Right. They were supposed to go back that morning, but the announcement came, and Rosé collapsed, and then the fire arrived. Denali had forgotten about it in the chaos.
“It’s not your fault,” Denali says quietly. “That fire came, remember? We couldn’t have gone back anyway.” She bites her lip. “I’m the one who’s sorry. You got hurt saving me, if I–”
“Don’t,” Rosé says. “Not your fault.” She wheezes, the talking taking too much out of her. “Maybe you should go on without me.”
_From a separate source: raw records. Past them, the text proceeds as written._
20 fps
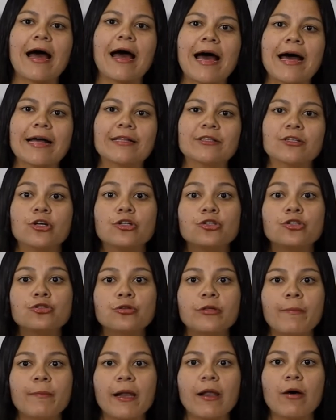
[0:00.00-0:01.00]
and
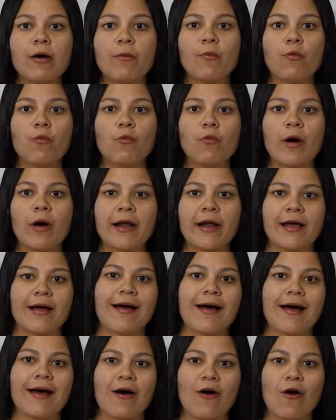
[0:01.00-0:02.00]
to develop what
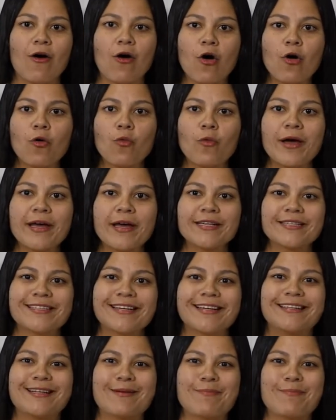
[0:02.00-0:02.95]
always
“Not a chance in hell,” she growls so fiercely that Rosé doesn’t even attempt to argue.
Rosé grunts as she reaches for her jacket, and her shaky fingers unclasp the lion pin and offer it to Denali.
Denali’s heart sinks. “Rosé, I can’t take this, it’s your sister’s.”
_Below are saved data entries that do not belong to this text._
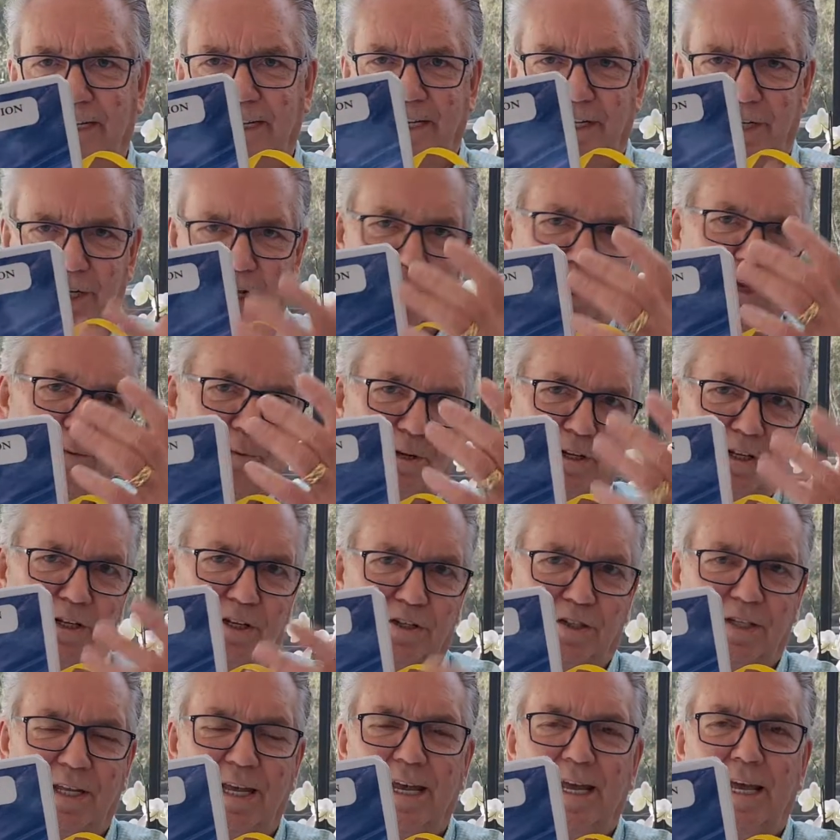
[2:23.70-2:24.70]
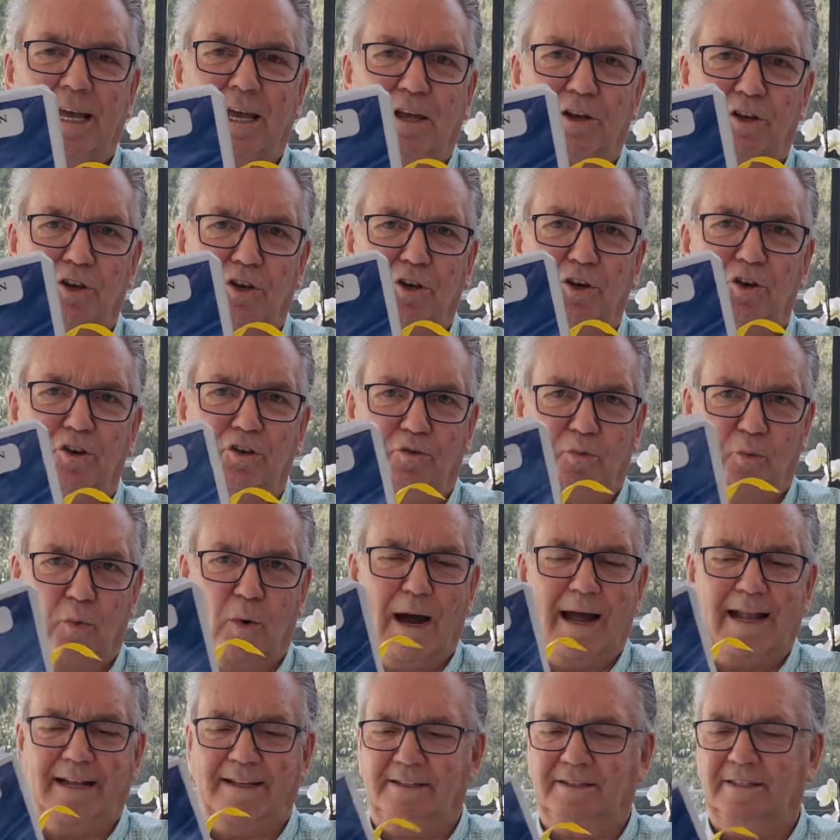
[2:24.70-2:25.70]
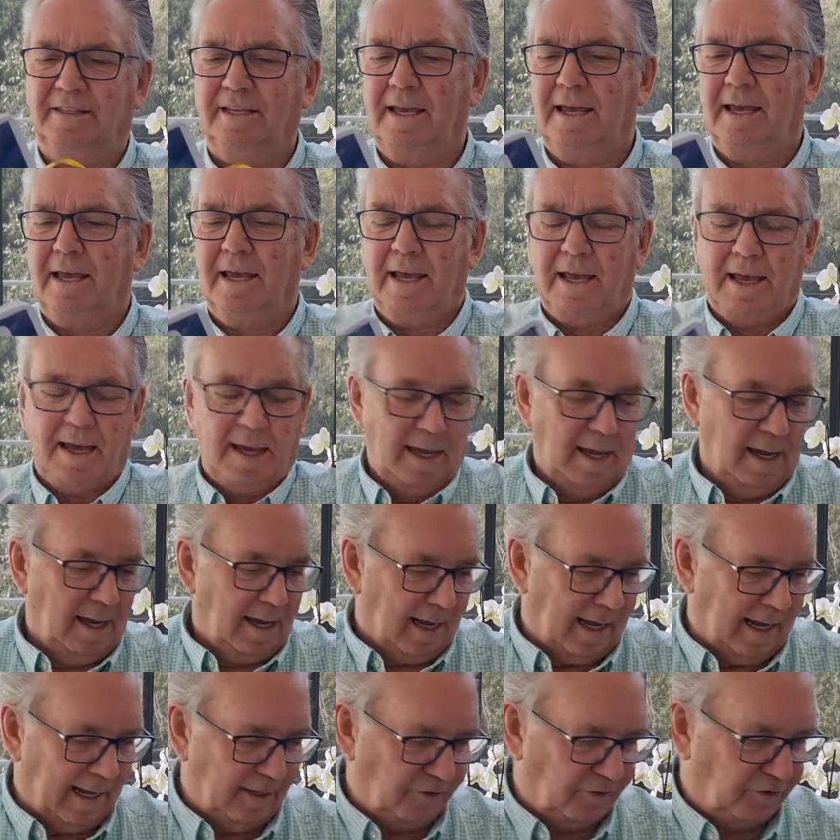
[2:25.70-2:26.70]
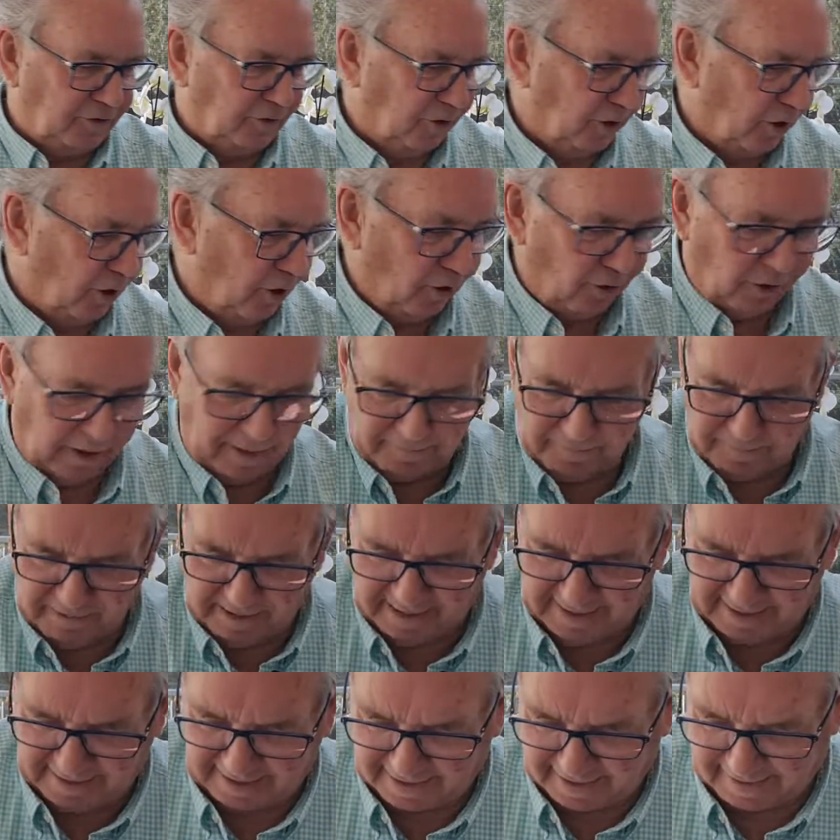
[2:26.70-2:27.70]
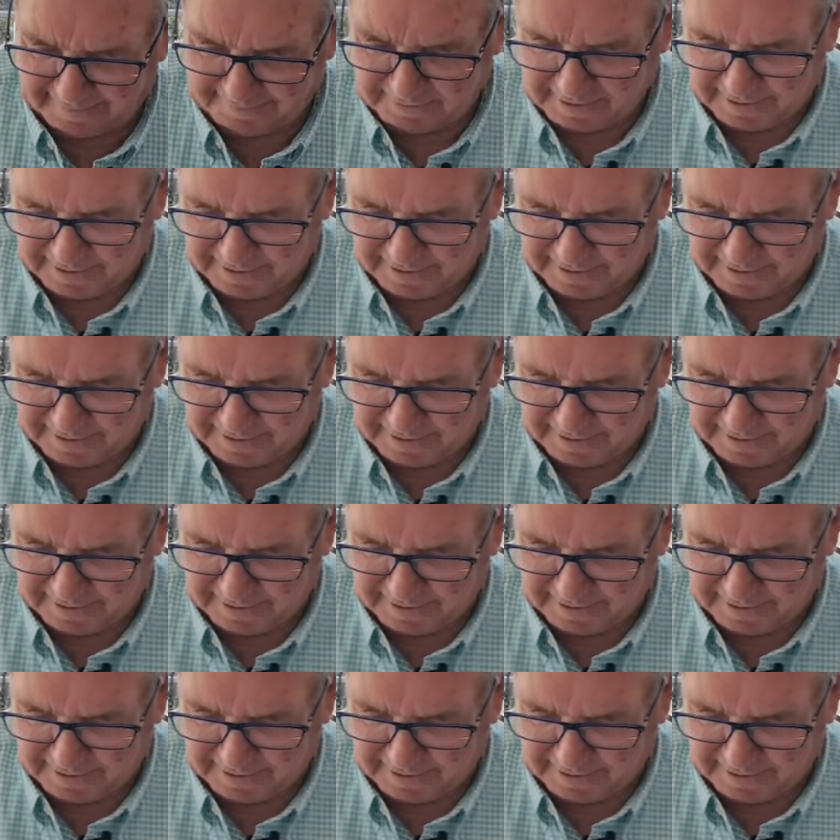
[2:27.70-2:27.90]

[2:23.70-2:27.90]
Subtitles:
can only be just used once. And so let me keep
“I promised Jan I would bring it back to her. Denali, if I can’t make it, I need you to make it. I need you to bring this home to her,” Rosé says seriously.
Rosé would never give away the pin–the promise–unless she was really worried about being unable to keep it, and Denali blinks back tears of helplessness.
“No–no. Don’t think that, Rosé. You’ll bring it to her yourself,” Denali says. She can’t even consider bringing this pin to Jan, can’t even consider that Rosé won’t be with her. The past weeks with Rosé have only left Denali certain that she never wants to be apart from her again.
“Just in case. Promise?”
Denali knows Rosé won’t take no for an answer, and she doesn’t want to upset her. “I promise.”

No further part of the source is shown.